§ Work instructions: Look through the records below for the line holding "(599.06 s to 600.06 s)". Write it out exactly, with each following line through the line holding "Lip reading: it'll".

§ Available data:
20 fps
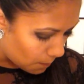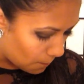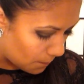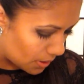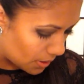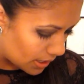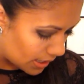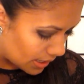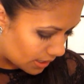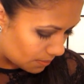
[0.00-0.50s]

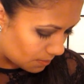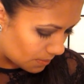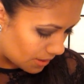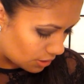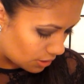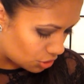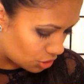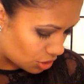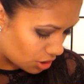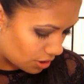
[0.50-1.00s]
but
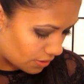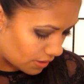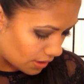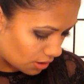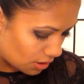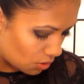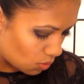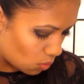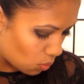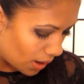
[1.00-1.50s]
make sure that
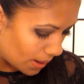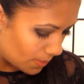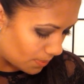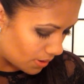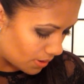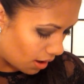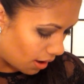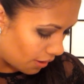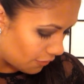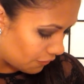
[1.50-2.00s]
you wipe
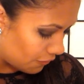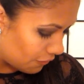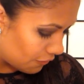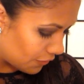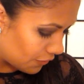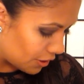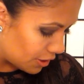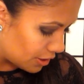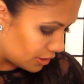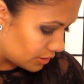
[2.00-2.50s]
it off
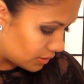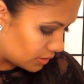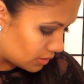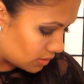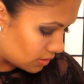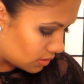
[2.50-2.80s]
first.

...

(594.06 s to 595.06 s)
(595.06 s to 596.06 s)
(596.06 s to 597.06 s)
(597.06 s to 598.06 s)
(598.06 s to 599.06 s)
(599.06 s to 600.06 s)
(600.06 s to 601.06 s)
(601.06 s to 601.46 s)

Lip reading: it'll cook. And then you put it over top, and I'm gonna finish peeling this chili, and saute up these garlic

§ The completed task:
(599.06 s to 600.06 s)
(600.06 s to 601.06 s)
(601.06 s to 601.46 s)

Lip reading: it'll cook. And then you put it over top, and I'm gonna finish peeling this chili, and saute up these garlic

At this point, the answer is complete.